OGH 9ObA106/21k

OGH9ObA106/21k28.9.2021

Der Oberste Gerichtshof hat als Revisionsgericht in Arbeits‑ und Sozialrechtssachen durch den Senatspräsidenten des Obersten Gerichtshofs Dr. Hopf als Vorsitzenden,die Hofrätin des Obersten Gerichtshofs Dr. Fichtenauund den Hofrat des Obersten Gerichtshofs Dr. Hargassner sowie die fachkundigen Laienrichter Mag. Dr. Werner Hallas (aus dem Kreis der Arbeitgeber) und Karl Schmid (aus dem Kreis der Arbeitnehmer) als weitere Richter in der Arbeitsrechtssache der klagenden Partei D***** D*****, gegen die beklagte Partei R***** W*****, vertreten durch Dr. Kurt Kozak, Rechtsanwalt in Salzburg, wegen 125,97 EUR brutto sA und 414,36 EUR netto sA, über die außerordentliche Revision der beklagten Partei (Revisionsinteresse: 414,36 EUR netto sA) gegen das Urteil des Oberlandesgerichts Linz als Berufungsgericht in Arbeits‑ und Sozialrechtssachen vom 28. Juli 2021, GZ 12 Ra 51/21p‑16, in nichtöffentlicher Sitzung den

Beschluss

gefasst:

European Case Law Identifier: ECLI:AT:OGH0002:2021:009OBA00106.21K.0928.000

 

Spruch:

Die außerordentliche Revision der beklagten Partei wird gemäß § 508a Abs 2 ZPO mangels der Voraussetzungen des § 502 Abs 1 ZPO zurückgewiesen.

Begründung:

Rechtliche Beurteilung

[1] Nach § 14 Abs 3 Satz 1 des Kollektivvertrags für Bauindustrie und Baugewerbe sind nach Lösung des Arbeitsverhältnisses Forderungen jeglicher Art spätestens binnen drei Monaten, gerechnet vom Zeitpunkt der Lösung bei sonstigem Erlöschen, beim Arbeitgeber geltend zu machen. Dazu vertritt der Oberste Gerichtshof durch teleologische Reduktion dieser Verfallsbestimmung unter Berufung auf den Zweck von Verfallsklauseln, dem Beweisnotstand zu begegnen, in welchem sich der Arbeitgeber bei verspäteter Geltendmachung befinden würde (RS0034417), die Auffassung, dass die Verfallsfrist dann mit Auflösung des Dienstverhältnisses zu laufen beginnt, wenn zu diesem Zeitpunkt bereits die objektive Möglichkeit zur Rechtsausübung besteht (9 ObA 163/97d = ZAS 1998, 129 [Madl]; RS0105995). Die Frage, wann diese objektive Möglichkeit gegeben ist, hängt regelmäßig von den Umständen des Einzelfalls ab (RS0034382 [T3]).

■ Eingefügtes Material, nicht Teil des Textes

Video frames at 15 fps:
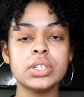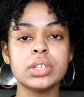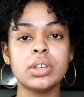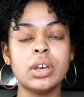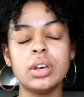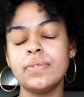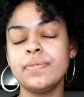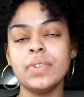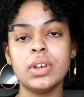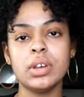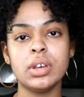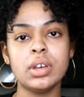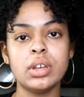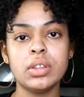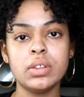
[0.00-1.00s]
a
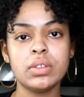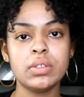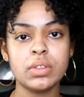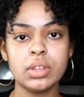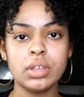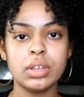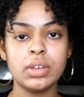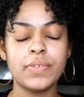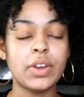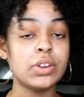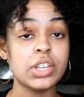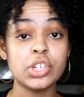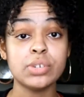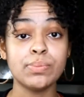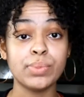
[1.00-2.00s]

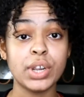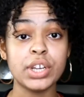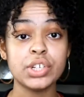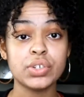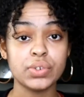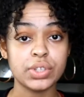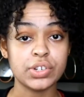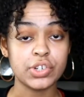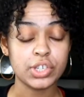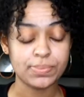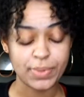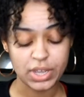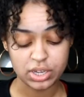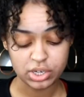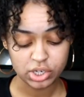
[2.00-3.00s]
foundation brush or their
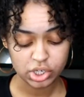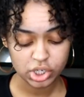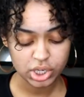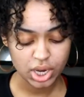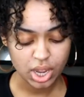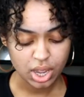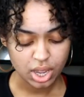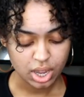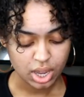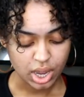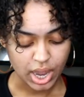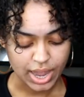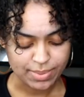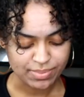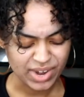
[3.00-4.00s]
sponge.
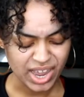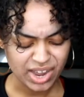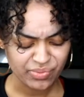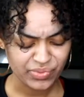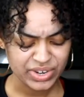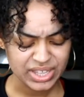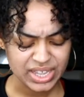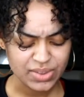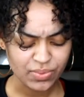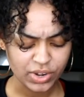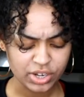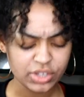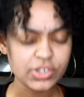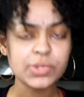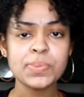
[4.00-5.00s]
I'm not really one
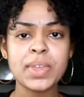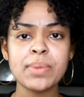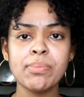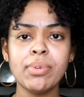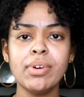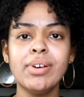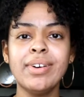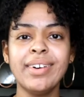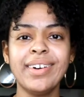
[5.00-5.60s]
of those people.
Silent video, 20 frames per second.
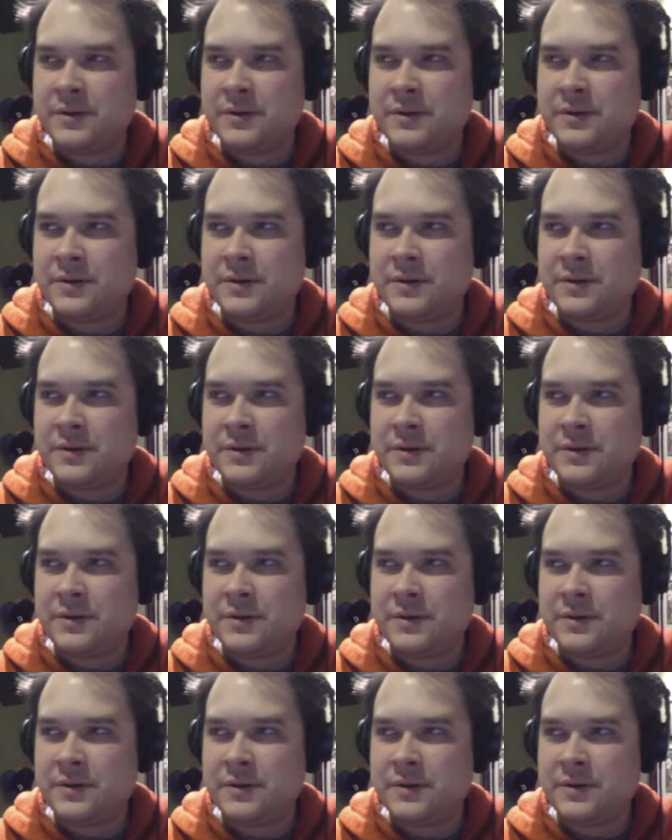
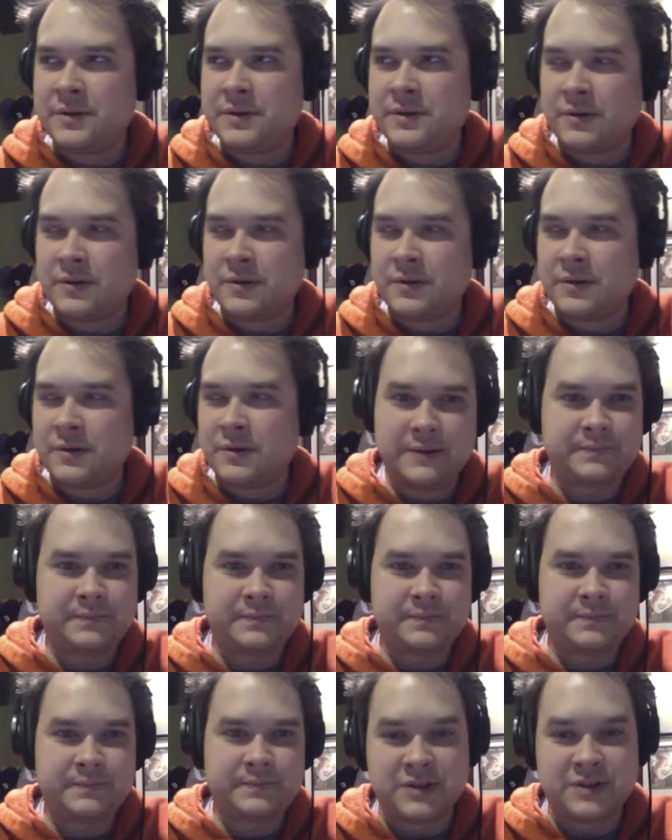so that's why
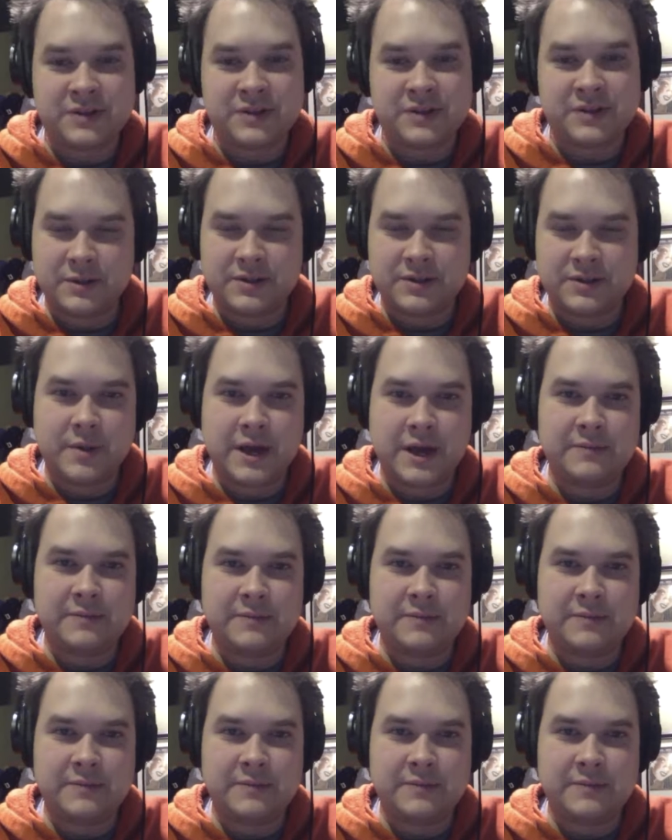his audio is so bad.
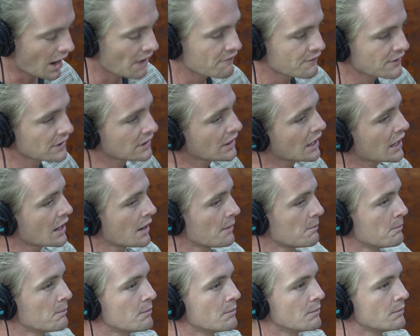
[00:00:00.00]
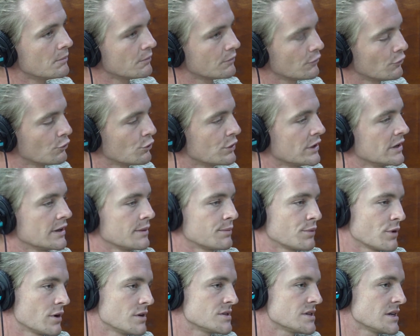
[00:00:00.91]
I feel like I'm
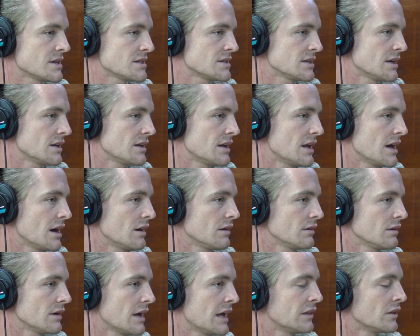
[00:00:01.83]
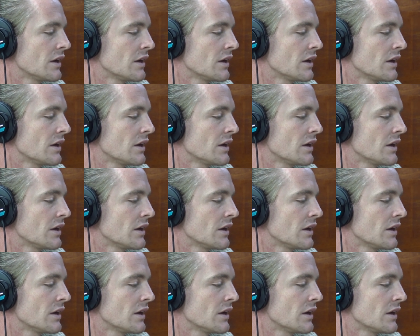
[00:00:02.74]
really processing it now.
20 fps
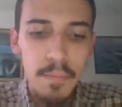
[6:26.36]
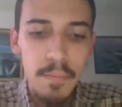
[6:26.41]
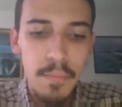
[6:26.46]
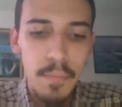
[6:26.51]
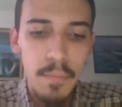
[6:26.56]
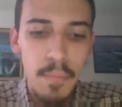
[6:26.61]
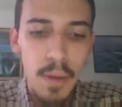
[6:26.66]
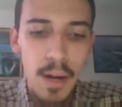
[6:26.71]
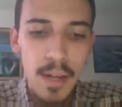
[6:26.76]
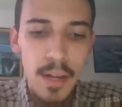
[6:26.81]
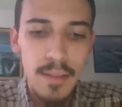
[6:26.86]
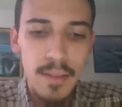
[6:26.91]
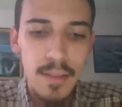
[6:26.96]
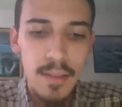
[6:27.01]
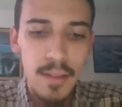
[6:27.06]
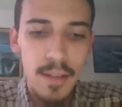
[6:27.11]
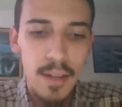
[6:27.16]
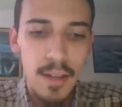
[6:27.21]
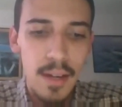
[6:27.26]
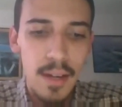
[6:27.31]
but
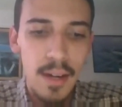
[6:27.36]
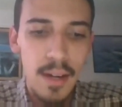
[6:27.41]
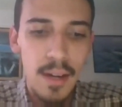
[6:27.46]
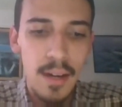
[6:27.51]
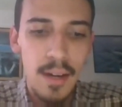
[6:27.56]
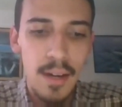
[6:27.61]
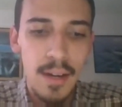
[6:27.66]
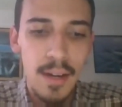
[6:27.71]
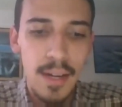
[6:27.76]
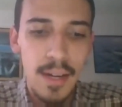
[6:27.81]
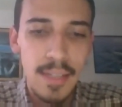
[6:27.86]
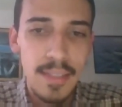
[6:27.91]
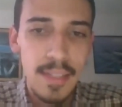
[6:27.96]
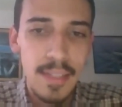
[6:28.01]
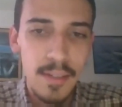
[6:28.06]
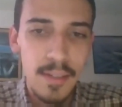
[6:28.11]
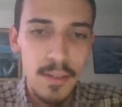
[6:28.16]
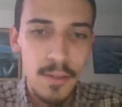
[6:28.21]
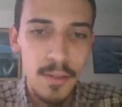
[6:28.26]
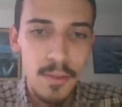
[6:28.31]
I
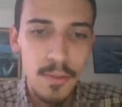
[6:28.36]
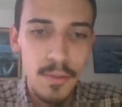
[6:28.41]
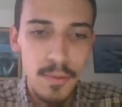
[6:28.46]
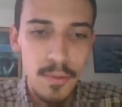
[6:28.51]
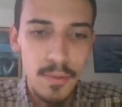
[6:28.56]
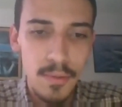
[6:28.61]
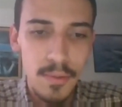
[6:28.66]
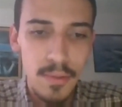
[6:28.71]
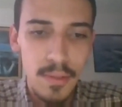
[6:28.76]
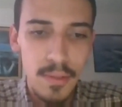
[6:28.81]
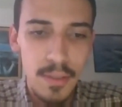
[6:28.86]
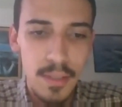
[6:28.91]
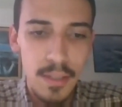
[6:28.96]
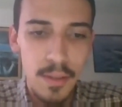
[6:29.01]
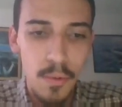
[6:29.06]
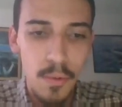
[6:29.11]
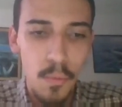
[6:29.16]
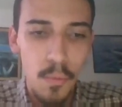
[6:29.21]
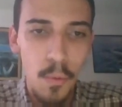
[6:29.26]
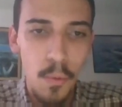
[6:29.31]
didn't know
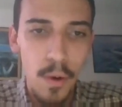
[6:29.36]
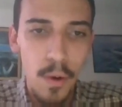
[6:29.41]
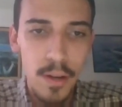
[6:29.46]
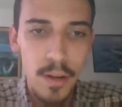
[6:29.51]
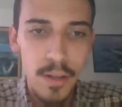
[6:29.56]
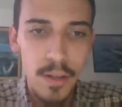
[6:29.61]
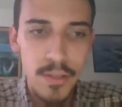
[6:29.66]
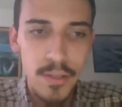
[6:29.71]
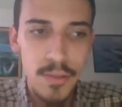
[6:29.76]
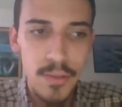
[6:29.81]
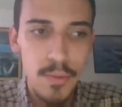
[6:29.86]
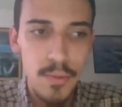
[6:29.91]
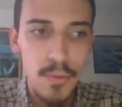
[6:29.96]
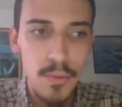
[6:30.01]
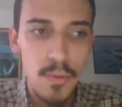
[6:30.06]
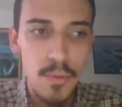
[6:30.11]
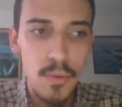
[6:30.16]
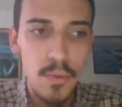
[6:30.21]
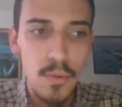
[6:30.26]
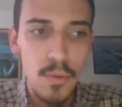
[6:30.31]
where
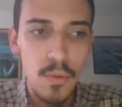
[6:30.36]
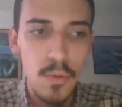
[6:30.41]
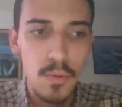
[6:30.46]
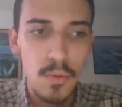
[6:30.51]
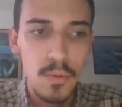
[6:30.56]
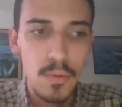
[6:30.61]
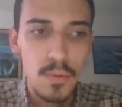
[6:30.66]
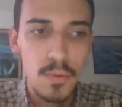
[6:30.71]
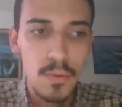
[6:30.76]
to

[2] Die Ansicht des Berufungsgerichts, die Verfallsfrist für den in der Klage vom 8. 2. 2021 gemachten Anspruch auf Zahlung des vom Beklagten unzulässig einbehaltenen Lohns von 414,36 EUR habe nicht bereits mit Beendigung des Arbeitsverhältnisses am 9. 10. 2020, sondern erst mit Kenntnis der unvollständigen Überweisung des sich aus der Lohnabrechnung für Oktober 2020 ergebenden Auszahlungsbetrags infolge Abzugs des Nettobetrags von 414,36 EUR für „nicht retournierte Arbeitskleidung“ am 16. 11. 2020 zu laufen begonnen, steht mit der Rechtsprechung in Einklang. Dass ein späterer Beginn der Verfallsfrist nur für jene Ansprüche in Frage komme, die dem Grunde nach erst nach Auflösung des Arbeitsverhältnisses entstehen oder als solche erkennbar werden, hat der Oberste Gerichtshof in der Entscheidung 9 ObA 163/97d nicht ausgesprochen.

[3] Mangels einer Rechtsfrage von der Qualität des § 502 Abs 1 ZPO ist die außerordentliche Revision des Beklagten daher zurückzuweisen.